How I’m telling my friends about AI Safety
One of the comments on the new book post asked how to tell normie friends about AI safety. I don’t have any special credentials here, but I thought it’d be worthwhile to share the facebook post I’ve drafted, both to get feedback and to give an example of one way a post could look. There exist articles and blogs that already do this well, but most people don’t read shared articles and it’s helpful to have a variety of ways to communicate. My goal here is to grab attention, diffuse densiveness with some humor, and try to make the problem digestable to someone who isn’t immersed in the topic or lingo. Let me know what you think!
Why AI might kill us all
Dramatic opener – check. I don’t post often, especially not about “causes”, but this one feels like a conversation worth having, even if we sound a little crazy.
TL;DR – AI is (and will be) a really big tool that we need to be super careful wielding.
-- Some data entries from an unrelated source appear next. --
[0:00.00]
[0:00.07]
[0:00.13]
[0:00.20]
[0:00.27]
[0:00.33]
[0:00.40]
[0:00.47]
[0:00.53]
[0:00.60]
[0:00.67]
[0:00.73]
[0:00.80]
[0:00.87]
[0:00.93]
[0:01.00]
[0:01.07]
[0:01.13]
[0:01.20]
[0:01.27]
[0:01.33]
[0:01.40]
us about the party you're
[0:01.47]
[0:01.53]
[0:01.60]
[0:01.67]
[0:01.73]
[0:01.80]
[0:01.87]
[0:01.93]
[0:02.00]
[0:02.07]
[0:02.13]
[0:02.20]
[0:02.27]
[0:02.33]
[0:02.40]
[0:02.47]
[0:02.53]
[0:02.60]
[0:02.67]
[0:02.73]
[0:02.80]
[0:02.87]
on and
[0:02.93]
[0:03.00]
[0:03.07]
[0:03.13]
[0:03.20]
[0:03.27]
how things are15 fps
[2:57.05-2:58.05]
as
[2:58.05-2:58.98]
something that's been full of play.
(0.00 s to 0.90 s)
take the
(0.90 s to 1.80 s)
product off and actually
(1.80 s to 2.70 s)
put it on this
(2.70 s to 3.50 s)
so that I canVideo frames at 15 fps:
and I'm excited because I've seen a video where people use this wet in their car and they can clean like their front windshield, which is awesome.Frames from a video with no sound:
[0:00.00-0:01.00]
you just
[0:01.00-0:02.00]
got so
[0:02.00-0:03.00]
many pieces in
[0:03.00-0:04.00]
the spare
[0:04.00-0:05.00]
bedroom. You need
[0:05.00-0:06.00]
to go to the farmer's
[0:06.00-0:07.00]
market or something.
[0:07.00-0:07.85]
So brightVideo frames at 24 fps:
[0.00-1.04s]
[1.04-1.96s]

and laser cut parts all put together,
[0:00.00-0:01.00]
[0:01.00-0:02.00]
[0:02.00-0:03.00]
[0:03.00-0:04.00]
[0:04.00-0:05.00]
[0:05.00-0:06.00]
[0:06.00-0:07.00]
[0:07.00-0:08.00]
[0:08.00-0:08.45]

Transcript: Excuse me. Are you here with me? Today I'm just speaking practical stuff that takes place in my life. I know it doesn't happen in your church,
Corporations aren’t going to stop chasing profit for us, so talk to your representatives, and help educate others (this book is coming out soon from top AI safety experts and could be a good resource).
Wouldn’t it be awesome to own a lightsaber? You could cut through anything! Unfortunately, knowing me, I’d smush the button while trying to get it out of the packaging and be one limb on my way to becoming Darth Vader.
AI is like a lightsaber. Super cool. Can do super cool stuff. Turns out, “cutting off your own limbs” technically counts as “super cool”.
Here’s another analogy: there’s a story about “The Monkey’s Paw” – an old relic that grants the user 3 wishes, like a genie. The catch is, the wishes always come with some bad consequence. You wish for $1 Million – congrats – that’s the settlement amount you get for getting paralyzed by a drunk driver!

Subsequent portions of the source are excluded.